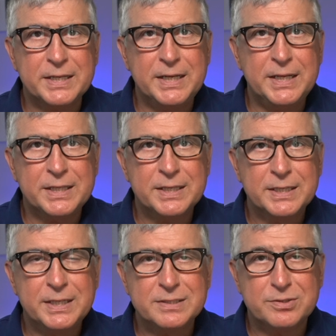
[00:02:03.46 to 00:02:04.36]
it
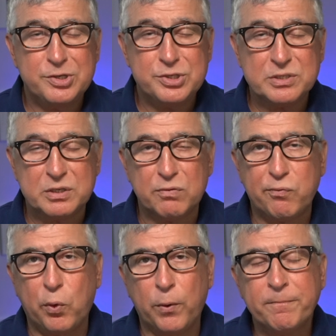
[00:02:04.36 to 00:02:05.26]
is registered
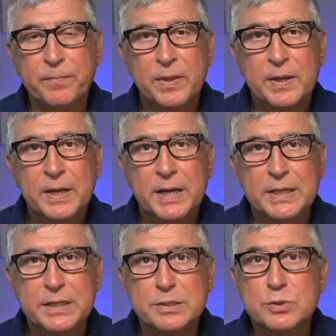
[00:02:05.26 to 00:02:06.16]
for, and
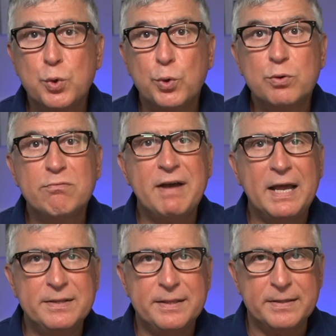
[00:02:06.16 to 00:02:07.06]
it is going to
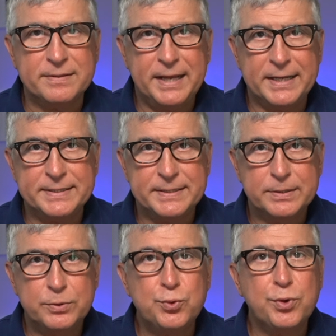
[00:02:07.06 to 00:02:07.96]
validate that
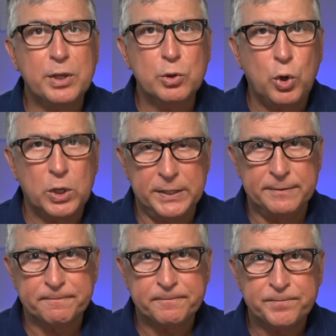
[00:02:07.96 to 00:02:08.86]
during login.
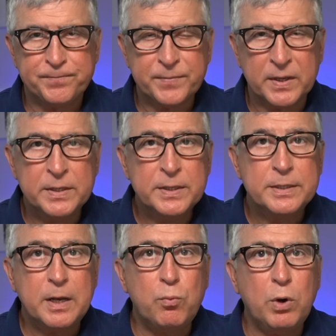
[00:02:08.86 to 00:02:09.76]

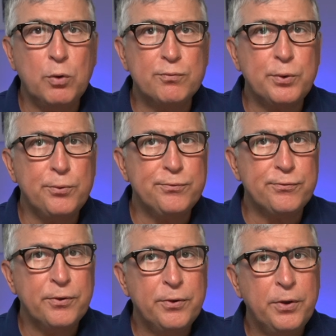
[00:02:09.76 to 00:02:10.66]
Now, one of those
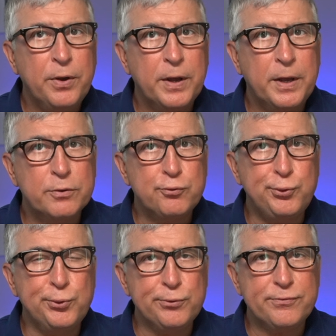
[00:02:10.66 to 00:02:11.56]

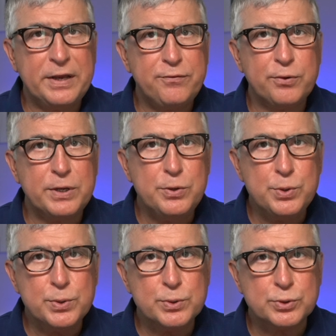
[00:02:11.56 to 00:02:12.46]
tools that you can
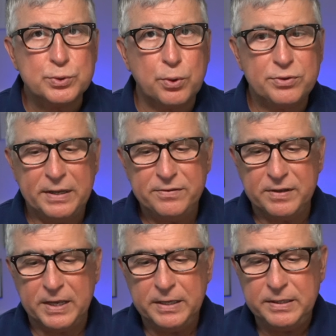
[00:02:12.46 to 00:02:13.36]
use to
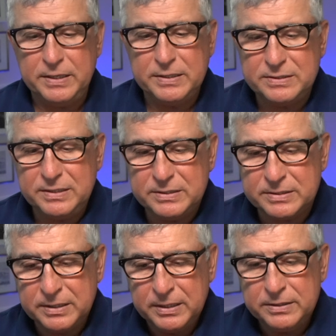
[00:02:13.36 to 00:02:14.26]
authenticate is
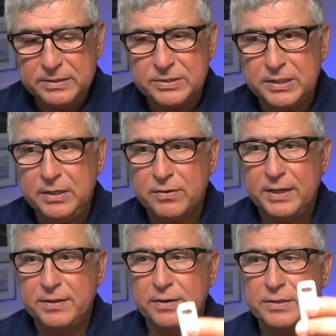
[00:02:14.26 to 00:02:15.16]
this key
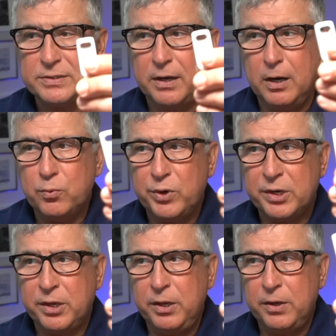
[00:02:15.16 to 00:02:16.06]
right here. It's a hardware
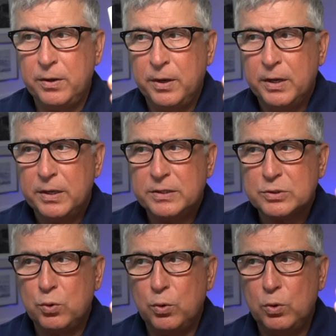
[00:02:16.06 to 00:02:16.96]
key. It's
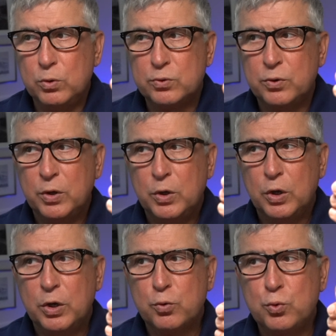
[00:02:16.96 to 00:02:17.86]
called
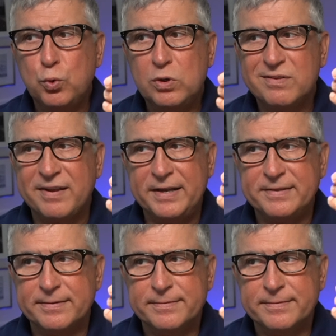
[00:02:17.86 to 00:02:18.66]
Google Titan,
^^^^
● **TO DO**
Please reproduce only the lines from the one holding "[00:02:15.16 to 00:02:16.06]" through the final line of the listing above, both included, with each picture left out.

● **ANSWER AREA**
[00:02:15.16 to 00:02:16.06]
right here. It's a hardware
[00:02:16.06 to 00:02:16.96]
key. It's
[00:02:16.96 to 00:02:17.86]
called
[00:02:17.86 to 00:02:18.66]
Google Titan,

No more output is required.